** DATA EXTRACT **
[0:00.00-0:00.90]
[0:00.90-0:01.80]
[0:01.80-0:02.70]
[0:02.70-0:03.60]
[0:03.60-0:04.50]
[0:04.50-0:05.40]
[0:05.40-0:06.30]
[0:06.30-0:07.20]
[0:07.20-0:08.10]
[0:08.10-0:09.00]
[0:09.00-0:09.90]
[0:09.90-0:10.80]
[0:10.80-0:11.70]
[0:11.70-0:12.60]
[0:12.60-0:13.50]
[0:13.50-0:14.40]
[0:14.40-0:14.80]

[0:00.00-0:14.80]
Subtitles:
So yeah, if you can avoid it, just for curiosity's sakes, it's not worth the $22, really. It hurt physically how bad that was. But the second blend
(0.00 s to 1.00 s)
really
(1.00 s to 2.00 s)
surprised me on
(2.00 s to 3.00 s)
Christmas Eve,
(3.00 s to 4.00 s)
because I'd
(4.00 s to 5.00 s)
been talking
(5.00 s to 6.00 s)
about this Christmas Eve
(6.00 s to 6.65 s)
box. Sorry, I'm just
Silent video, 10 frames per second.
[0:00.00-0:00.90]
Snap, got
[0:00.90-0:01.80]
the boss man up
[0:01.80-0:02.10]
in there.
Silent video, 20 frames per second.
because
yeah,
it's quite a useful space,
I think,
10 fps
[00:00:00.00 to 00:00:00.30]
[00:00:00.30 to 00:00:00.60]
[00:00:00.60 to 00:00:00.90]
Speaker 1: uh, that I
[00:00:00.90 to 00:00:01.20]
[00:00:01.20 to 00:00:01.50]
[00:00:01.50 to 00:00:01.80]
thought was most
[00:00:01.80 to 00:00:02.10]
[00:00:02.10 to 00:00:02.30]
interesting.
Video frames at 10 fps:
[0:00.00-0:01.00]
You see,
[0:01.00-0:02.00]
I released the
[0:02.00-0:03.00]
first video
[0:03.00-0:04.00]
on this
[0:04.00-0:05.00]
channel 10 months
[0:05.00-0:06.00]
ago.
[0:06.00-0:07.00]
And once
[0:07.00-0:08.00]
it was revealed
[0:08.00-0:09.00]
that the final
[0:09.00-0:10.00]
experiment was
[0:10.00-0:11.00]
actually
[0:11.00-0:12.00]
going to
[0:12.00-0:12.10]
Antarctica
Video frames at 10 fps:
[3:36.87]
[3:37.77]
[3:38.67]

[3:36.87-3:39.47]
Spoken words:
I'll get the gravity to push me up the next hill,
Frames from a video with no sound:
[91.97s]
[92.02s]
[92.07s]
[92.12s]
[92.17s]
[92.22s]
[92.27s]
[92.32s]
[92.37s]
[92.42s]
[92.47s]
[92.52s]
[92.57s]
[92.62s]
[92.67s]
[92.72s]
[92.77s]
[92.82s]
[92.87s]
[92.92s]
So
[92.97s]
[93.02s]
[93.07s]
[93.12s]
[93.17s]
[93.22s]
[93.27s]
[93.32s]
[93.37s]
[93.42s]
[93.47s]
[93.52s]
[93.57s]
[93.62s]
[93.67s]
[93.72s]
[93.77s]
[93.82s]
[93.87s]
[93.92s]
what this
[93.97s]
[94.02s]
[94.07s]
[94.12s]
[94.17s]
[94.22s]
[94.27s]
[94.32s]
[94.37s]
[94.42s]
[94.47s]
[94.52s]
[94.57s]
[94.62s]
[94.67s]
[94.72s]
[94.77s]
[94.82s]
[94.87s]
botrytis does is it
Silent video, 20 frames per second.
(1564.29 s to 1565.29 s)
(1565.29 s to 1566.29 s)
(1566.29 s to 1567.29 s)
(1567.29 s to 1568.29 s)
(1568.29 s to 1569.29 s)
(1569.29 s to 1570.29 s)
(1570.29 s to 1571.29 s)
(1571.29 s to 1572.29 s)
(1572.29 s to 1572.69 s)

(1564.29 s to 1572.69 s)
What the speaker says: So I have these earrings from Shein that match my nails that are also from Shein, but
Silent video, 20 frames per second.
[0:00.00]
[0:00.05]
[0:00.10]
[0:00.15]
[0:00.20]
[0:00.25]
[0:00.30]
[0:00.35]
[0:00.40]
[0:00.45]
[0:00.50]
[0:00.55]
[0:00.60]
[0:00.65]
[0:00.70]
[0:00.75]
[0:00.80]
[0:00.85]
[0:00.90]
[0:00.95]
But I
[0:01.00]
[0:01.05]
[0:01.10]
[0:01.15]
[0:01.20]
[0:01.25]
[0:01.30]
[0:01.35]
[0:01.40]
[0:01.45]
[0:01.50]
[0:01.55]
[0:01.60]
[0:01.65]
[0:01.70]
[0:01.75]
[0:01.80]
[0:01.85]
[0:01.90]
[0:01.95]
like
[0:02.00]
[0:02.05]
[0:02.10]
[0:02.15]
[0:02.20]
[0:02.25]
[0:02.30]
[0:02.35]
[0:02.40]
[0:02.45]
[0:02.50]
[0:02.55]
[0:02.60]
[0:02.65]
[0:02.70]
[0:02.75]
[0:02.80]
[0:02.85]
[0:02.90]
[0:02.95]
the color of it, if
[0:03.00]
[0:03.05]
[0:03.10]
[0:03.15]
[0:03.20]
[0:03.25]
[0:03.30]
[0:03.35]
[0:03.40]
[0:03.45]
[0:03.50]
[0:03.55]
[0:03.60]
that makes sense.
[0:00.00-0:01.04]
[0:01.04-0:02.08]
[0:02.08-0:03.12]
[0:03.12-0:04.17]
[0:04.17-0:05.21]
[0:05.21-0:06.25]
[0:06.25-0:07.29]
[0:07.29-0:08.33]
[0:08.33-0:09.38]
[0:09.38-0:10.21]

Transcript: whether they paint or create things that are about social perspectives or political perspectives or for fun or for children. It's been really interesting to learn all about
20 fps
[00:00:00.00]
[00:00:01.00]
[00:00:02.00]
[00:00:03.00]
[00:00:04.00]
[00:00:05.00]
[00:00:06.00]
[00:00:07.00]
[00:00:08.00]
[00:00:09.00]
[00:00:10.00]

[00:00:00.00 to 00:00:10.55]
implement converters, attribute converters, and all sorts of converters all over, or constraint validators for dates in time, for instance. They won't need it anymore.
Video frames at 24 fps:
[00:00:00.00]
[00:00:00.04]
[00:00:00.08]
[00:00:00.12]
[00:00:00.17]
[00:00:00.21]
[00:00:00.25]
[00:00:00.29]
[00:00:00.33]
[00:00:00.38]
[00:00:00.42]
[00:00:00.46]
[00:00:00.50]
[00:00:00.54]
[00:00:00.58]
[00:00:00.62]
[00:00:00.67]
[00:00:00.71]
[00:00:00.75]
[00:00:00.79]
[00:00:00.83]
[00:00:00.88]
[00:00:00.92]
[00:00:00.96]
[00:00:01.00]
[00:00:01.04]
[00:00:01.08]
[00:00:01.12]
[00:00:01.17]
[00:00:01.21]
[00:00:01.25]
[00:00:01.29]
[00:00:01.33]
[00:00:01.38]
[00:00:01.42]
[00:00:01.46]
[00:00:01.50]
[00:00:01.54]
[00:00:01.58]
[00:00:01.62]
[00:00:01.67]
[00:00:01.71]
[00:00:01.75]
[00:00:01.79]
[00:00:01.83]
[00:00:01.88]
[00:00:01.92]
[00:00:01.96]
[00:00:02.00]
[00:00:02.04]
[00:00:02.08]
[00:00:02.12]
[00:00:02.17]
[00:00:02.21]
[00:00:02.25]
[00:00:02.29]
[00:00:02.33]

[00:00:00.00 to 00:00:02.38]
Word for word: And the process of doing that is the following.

** TASK **
The records above need to be transcribed in full. Keep every character unchanged.

** RESULT OF THIS EXERCISE **
[0:00.00-0:00.90]
[0:00.90-0:01.80]
[0:01.80-0:02.70]
[0:02.70-0:03.60]
[0:03.60-0:04.50]
[0:04.50-0:05.40]
[0:05.40-0:06.30]
[0:06.30-0:07.20]
[0:07.20-0:08.10]
[0:08.10-0:09.00]
[0:09.00-0:09.90]
[0:09.90-0:10.80]
[0:10.80-0:11.70]
[0:11.70-0:12.60]
[0:12.60-0:13.50]
[0:13.50-0:14.40]
[0:14.40-0:14.80]

[0:00.00-0:14.80]
Subtitles:
So yeah, if you can avoid it, just for curiosity's sakes, it's not worth the $22, really. It hurt physically how bad that was. But the second blend
(0.00 s to 1.00 s)
really
(1.00 s to 2.00 s)
surprised me on
(2.00 s to 3.00 s)
Christmas Eve,
(3.00 s to 4.00 s)
because I'd
(4.00 s to 5.00 s)
been talking
(5.00 s to 6.00 s)
about this Christmas Eve
(6.00 s to 6.65 s)
box. Sorry, I'm just
Silent video, 10 frames per second.
[0:00.00-0:00.90]
Snap, got
[0:00.90-0:01.80]
the boss man up
[0:01.80-0:02.10]
in there.
Silent video, 20 frames per second.
because
yeah,
it's quite a useful space,
I think,
10 fps
[00:00:00.00 to 00:00:00.30]
[00:00:00.30 to 00:00:00.60]
[00:00:00.60 to 00:00:00.90]
Speaker 1: uh, that I
[00:00:00.90 to 00:00:01.20]
[00:00:01.20 to 00:00:01.50]
[00:00:01.50 to 00:00:01.80]
thought was most
[00:00:01.80 to 00:00:02.10]
[00:00:02.10 to 00:00:02.30]
interesting.
Video frames at 10 fps:
[0:00.00-0:01.00]
You see,
[0:01.00-0:02.00]
I released the
[0:02.00-0:03.00]
first video
[0:03.00-0:04.00]
on this
[0:04.00-0:05.00]
channel 10 months
[0:05.00-0:06.00]
ago.
[0:06.00-0:07.00]
And once
[0:07.00-0:08.00]
it was revealed
[0:08.00-0:09.00]
that the final
[0:09.00-0:10.00]
experiment was
[0:10.00-0:11.00]
actually
[0:11.00-0:12.00]
going to
[0:12.00-0:12.10]
Antarctica
Video frames at 10 fps:
[3:36.87]
[3:37.77]
[3:38.67]

[3:36.87-3:39.47]
Spoken words:
I'll get the gravity to push me up the next hill,
Frames from a video with no sound:
[91.97s]
[92.02s]
[92.07s]
[92.12s]
[92.17s]
[92.22s]
[92.27s]
[92.32s]
[92.37s]
[92.42s]
[92.47s]
[92.52s]
[92.57s]
[92.62s]
[92.67s]
[92.72s]
[92.77s]
[92.82s]
[92.87s]
[92.92s]
So
[92.97s]
[93.02s]
[93.07s]
[93.12s]
[93.17s]
[93.22s]
[93.27s]
[93.32s]
[93.37s]
[93.42s]
[93.47s]
[93.52s]
[93.57s]
[93.62s]
[93.67s]
[93.72s]
[93.77s]
[93.82s]
[93.87s]
[93.92s]
what this
[93.97s]
[94.02s]
[94.07s]
[94.12s]
[94.17s]
[94.22s]
[94.27s]
[94.32s]
[94.37s]
[94.42s]
[94.47s]
[94.52s]
[94.57s]
[94.62s]
[94.67s]
[94.72s]
[94.77s]
[94.82s]
[94.87s]
botrytis does is it
Silent video, 20 frames per second.
(1564.29 s to 1565.29 s)
(1565.29 s to 1566.29 s)
(1566.29 s to 1567.29 s)
(1567.29 s to 1568.29 s)
(1568.29 s to 1569.29 s)
(1569.29 s to 1570.29 s)
(1570.29 s to 1571.29 s)
(1571.29 s to 1572.29 s)
(1572.29 s to 1572.69 s)

(1564.29 s to 1572.69 s)
What the speaker says: So I have these earrings from Shein that match my nails that are also from Shein, but
Silent video, 20 frames per second.
[0:00.00]
[0:00.05]
[0:00.10]
[0:00.15]
[0:00.20]
[0:00.25]
[0:00.30]
[0:00.35]
[0:00.40]
[0:00.45]
[0:00.50]
[0:00.55]
[0:00.60]
[0:00.65]
[0:00.70]
[0:00.75]
[0:00.80]
[0:00.85]
[0:00.90]
[0:00.95]
But I
[0:01.00]
[0:01.05]
[0:01.10]
[0:01.15]
[0:01.20]
[0:01.25]
[0:01.30]
[0:01.35]
[0:01.40]
[0:01.45]
[0:01.50]
[0:01.55]
[0:01.60]
[0:01.65]
[0:01.70]
[0:01.75]
[0:01.80]
[0:01.85]
[0:01.90]
[0:01.95]
like
[0:02.00]
[0:02.05]
[0:02.10]
[0:02.15]
[0:02.20]
[0:02.25]
[0:02.30]
[0:02.35]
[0:02.40]
[0:02.45]
[0:02.50]
[0:02.55]
[0:02.60]
[0:02.65]
[0:02.70]
[0:02.75]
[0:02.80]
[0:02.85]
[0:02.90]
[0:02.95]
the color of it, if
[0:03.00]
[0:03.05]
[0:03.10]
[0:03.15]
[0:03.20]
[0:03.25]
[0:03.30]
[0:03.35]
[0:03.40]
[0:03.45]
[0:03.50]
[0:03.55]
[0:03.60]
that makes sense.
[0:00.00-0:01.04]
[0:01.04-0:02.08]
[0:02.08-0:03.12]
[0:03.12-0:04.17]
[0:04.17-0:05.21]
[0:05.21-0:06.25]
[0:06.25-0:07.29]
[0:07.29-0:08.33]
[0:08.33-0:09.38]
[0:09.38-0:10.21]

Transcript: whether they paint or create things that are about social perspectives or political perspectives or for fun or for children. It's been really interesting to learn all about
20 fps
[00:00:00.00]
[00:00:01.00]
[00:00:02.00]
[00:00:03.00]
[00:00:04.00]
[00:00:05.00]
[00:00:06.00]
[00:00:07.00]
[00:00:08.00]
[00:00:09.00]
[00:00:10.00]

[00:00:00.00 to 00:00:10.55]
implement converters, attribute converters, and all sorts of converters all over, or constraint validators for dates in time, for instance. They won't need it anymore.
Video frames at 24 fps:
[00:00:00.00]
[00:00:00.04]
[00:00:00.08]
[00:00:00.12]
[00:00:00.17]
[00:00:00.21]
[00:00:00.25]
[00:00:00.29]
[00:00:00.33]
[00:00:00.38]
[00:00:00.42]
[00:00:00.46]
[00:00:00.50]
[00:00:00.54]
[00:00:00.58]
[00:00:00.62]
[00:00:00.67]
[00:00:00.71]
[00:00:00.75]
[00:00:00.79]
[00:00:00.83]
[00:00:00.88]
[00:00:00.92]
[00:00:00.96]
[00:00:01.00]
[00:00:01.04]
[00:00:01.08]
[00:00:01.12]
[00:00:01.17]
[00:00:01.21]
[00:00:01.25]
[00:00:01.29]
[00:00:01.33]
[00:00:01.38]
[00:00:01.42]
[00:00:01.46]
[00:00:01.50]
[00:00:01.54]
[00:00:01.58]
[00:00:01.62]
[00:00:01.67]
[00:00:01.71]
[00:00:01.75]
[00:00:01.79]
[00:00:01.83]
[00:00:01.88]
[00:00:01.92]
[00:00:01.96]
[00:00:02.00]
[00:00:02.04]
[00:00:02.08]
[00:00:02.12]
[00:00:02.17]
[00:00:02.21]
[00:00:02.25]
[00:00:02.29]
[00:00:02.33]

[00:00:00.00 to 00:00:02.38]
Word for word: And the process of doing that is the following.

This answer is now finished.